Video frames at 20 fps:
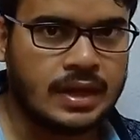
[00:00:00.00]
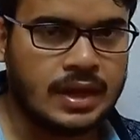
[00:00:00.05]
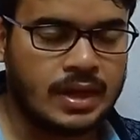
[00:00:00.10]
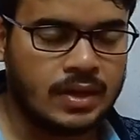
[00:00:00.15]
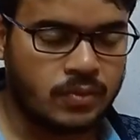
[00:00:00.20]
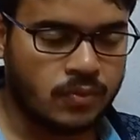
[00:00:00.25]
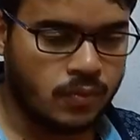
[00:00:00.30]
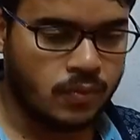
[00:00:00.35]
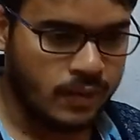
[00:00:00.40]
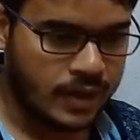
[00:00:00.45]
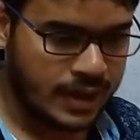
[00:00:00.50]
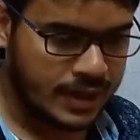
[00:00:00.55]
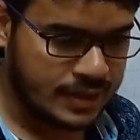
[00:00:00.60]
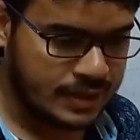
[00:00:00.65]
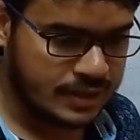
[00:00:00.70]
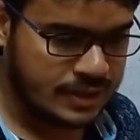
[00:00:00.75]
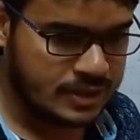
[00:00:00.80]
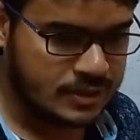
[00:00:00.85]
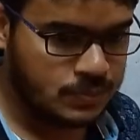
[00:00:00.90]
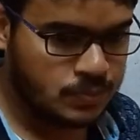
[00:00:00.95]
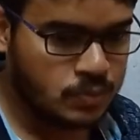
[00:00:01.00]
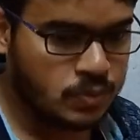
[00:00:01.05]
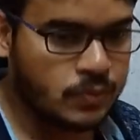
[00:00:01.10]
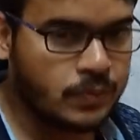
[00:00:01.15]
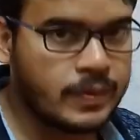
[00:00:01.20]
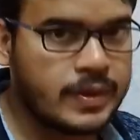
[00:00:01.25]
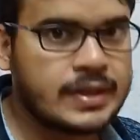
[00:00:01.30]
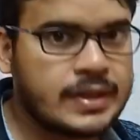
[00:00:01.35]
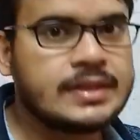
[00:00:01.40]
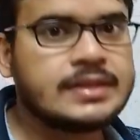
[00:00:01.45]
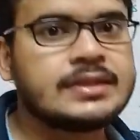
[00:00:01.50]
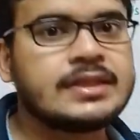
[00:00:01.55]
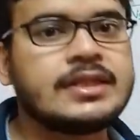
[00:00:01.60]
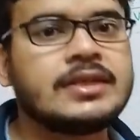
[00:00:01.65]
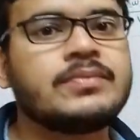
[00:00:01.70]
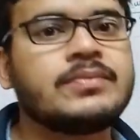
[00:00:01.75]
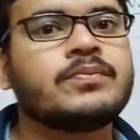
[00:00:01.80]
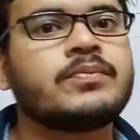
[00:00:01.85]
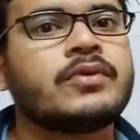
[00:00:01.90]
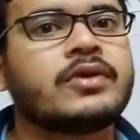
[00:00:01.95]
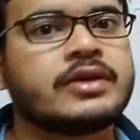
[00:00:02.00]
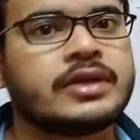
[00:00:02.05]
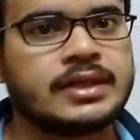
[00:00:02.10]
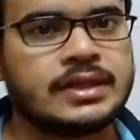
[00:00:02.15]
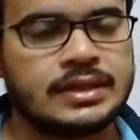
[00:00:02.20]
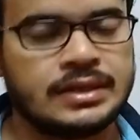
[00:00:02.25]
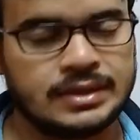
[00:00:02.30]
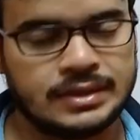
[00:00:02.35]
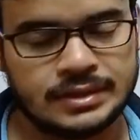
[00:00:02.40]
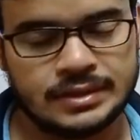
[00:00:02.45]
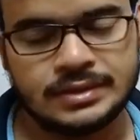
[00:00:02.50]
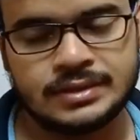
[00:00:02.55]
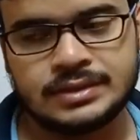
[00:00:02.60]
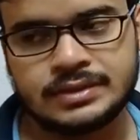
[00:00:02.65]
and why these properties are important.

● ● ● ● ●

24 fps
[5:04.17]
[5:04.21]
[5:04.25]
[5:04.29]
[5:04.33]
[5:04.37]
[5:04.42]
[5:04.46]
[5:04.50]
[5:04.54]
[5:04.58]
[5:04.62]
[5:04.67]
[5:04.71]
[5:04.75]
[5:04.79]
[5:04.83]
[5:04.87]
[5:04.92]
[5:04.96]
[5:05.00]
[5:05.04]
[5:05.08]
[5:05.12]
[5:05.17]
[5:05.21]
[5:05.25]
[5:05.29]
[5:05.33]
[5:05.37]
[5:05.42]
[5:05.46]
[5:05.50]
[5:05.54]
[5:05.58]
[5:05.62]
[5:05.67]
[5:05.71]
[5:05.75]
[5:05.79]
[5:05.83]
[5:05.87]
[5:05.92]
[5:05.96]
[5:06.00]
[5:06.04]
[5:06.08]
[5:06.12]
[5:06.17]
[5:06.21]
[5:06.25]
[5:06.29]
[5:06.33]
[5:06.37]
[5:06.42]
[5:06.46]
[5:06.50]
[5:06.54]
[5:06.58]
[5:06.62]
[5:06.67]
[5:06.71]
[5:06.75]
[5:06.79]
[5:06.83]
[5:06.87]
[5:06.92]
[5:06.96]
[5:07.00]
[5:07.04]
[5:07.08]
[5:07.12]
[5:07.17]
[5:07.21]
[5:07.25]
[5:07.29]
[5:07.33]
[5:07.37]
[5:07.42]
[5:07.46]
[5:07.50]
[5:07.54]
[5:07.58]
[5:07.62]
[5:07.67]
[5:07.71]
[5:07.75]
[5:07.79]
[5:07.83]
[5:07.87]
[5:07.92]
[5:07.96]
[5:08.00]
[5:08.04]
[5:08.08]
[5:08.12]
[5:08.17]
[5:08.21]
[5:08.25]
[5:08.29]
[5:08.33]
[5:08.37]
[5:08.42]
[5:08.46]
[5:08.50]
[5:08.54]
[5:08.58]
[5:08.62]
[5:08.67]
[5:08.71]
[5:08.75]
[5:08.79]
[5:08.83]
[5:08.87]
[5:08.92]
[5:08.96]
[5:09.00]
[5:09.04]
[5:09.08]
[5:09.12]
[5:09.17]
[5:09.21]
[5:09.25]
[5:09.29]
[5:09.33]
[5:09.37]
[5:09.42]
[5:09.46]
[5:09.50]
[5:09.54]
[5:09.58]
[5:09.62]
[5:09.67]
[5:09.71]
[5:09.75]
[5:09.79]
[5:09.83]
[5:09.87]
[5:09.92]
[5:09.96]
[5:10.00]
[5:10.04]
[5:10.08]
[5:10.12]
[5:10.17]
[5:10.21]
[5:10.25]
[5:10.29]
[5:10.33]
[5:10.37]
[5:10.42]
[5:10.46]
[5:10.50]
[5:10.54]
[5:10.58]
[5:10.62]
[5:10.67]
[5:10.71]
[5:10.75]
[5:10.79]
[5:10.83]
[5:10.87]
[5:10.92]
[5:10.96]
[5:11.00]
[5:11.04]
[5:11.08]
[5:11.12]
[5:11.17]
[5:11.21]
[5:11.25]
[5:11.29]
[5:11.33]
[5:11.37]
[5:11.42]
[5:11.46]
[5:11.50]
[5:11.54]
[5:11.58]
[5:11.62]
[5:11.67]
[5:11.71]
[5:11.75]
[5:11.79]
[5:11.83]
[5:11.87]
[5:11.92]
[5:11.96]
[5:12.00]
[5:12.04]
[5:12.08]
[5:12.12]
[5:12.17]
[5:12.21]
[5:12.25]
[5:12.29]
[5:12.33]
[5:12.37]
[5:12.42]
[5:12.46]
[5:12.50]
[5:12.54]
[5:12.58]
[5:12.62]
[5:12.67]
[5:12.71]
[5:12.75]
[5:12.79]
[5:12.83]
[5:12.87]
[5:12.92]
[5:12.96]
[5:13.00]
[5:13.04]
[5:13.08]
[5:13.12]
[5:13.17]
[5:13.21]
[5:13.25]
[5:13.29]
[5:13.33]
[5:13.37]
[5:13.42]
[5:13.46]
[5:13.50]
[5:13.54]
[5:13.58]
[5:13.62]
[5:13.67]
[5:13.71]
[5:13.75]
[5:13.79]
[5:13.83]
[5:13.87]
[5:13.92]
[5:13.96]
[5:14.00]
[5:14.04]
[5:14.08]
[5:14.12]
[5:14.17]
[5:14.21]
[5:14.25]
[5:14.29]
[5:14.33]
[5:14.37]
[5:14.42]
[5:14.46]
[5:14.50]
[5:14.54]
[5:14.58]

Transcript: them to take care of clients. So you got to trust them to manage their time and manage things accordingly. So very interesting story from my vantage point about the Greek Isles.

● ● ● ● ●

» What to produce
From the records above, copy exactly the lines starting at the one with "Video frames at" and ending at the one with "[00:00:02.50]", and no others. Pictures stay out.

» Exercise result
Video frames at 20 fps:
[00:00:00.00]
[00:00:00.05]
[00:00:00.10]
[00:00:00.15]
[00:00:00.20]
[00:00:00.25]
[00:00:00.30]
[00:00:00.35]
[00:00:00.40]
[00:00:00.45]
[00:00:00.50]
[00:00:00.55]
[00:00:00.60]
[00:00:00.65]
[00:00:00.70]
[00:00:00.75]
[00:00:00.80]
[00:00:00.85]
[00:00:00.90]
[00:00:00.95]
[00:00:01.00]
[00:00:01.05]
[00:00:01.10]
[00:00:01.15]
[00:00:01.20]
[00:00:01.25]
[00:00:01.30]
[00:00:01.35]
[00:00:01.40]
[00:00:01.45]
[00:00:01.50]
[00:00:01.55]
[00:00:01.60]
[00:00:01.65]
[00:00:01.70]
[00:00:01.75]
[00:00:01.80]
[00:00:01.85]
[00:00:01.90]
[00:00:01.95]
[00:00:02.00]
[00:00:02.05]
[00:00:02.10]
[00:00:02.15]
[00:00:02.20]
[00:00:02.25]
[00:00:02.30]
[00:00:02.35]
[00:00:02.40]
[00:00:02.45]
[00:00:02.50]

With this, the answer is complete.